Ondanks alles moet Mark daar wel om lachen. Een ding weet hij echter zeker, twijfelde hij tot nu toe of hij de directie moest inlichten over het laakbare gedrag van Karel, nu is er geen ontkomen meer aan.

's Avonds hebben de ouders van Rein nog een stevig gesprek. Ma heeft nadat Mark weg is gegaan zich in de keuken teruggetrokken en alles op een rij gezet. Ze kan begrijpen dat pa het er nog steeds moeilijk mee heeft, maar dat hebben zij en Rein ook. Ze is dan wel blij dat pa en Rein weer met elkaar praten maar ze vindt na het gesprek van vanmiddag dat ze moet proberen pa zover te krijgen dat Rein weer gewoon zijn gang kan gaan, wat onder meer inhoud dat hij uit kan gaan waar en naar wie hij wil en geen verantwoording hoeft af te leggen over zijn doen en laten.
Dus zet ze na het nieuws de TV uit en vertelt pa wat ze besloten heeft. Ze laat er geen twijfel over bestaan dat er niet over te praten valt.
“Jij mag erover denken zoals je wilt, ik hoop dat je nog eens verandert van mening maar ook hier in huis wil ik een goede sfeer en normale verhoudingen. Rein is oud en wijs genoeg om niet in zeven sloten tegelijk te lopen en heeft het recht op een eigen leven. Het is onze zoon en we houden van hem. Ik hoop dat ik duidelijk geweest ben en verder wil ik er niets meer over horen. Ik ga nu naar boven om Rein van ons besluit op de hoogte te stellen.”
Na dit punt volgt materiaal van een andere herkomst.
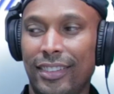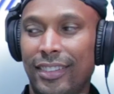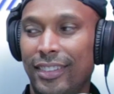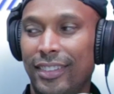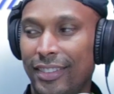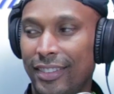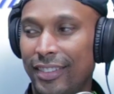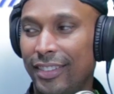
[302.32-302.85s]

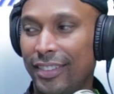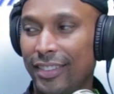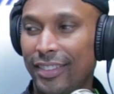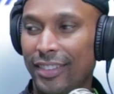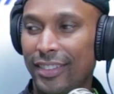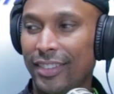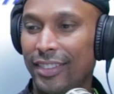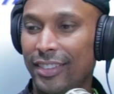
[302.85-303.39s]

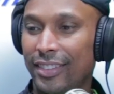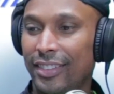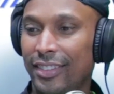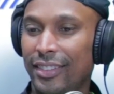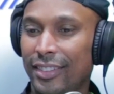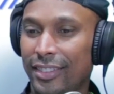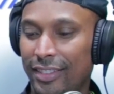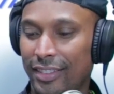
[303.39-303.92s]

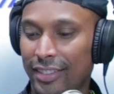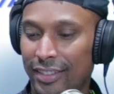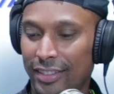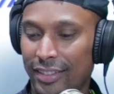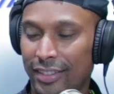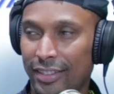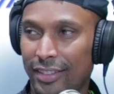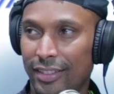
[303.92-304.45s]

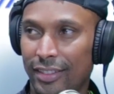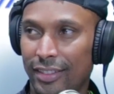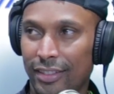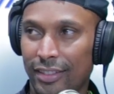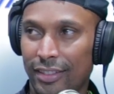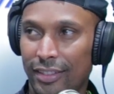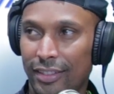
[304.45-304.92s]
This person isn't speaking.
Hoewel ze zonder stemverheffing heeft gesproken en haar besluit kalm en rustig heeft meegedeeld weet pa dat het haar ernst is en legt hij zich neer bij haar wil. Hij heeft een lieve, meegaande vrouw en is gelukkig met haar. Hij weet echter ook wanneer zij zonder meer wil dat haar wens gerespecteerd wordt. Dat is nu het geval.
Als ze een kwartier later de kamer in komt, loopt Rein met zijn jas aan achter haar aan.
“Hoe laat moet ik thuis zijn”, vraagt hij, zoals hij altijd doet als hij weg gaat, “ik ga naar Wouter”.
“Maak het niet te laat”, zegt pa diplomatiek, ofschoon het hem wel moeite kost.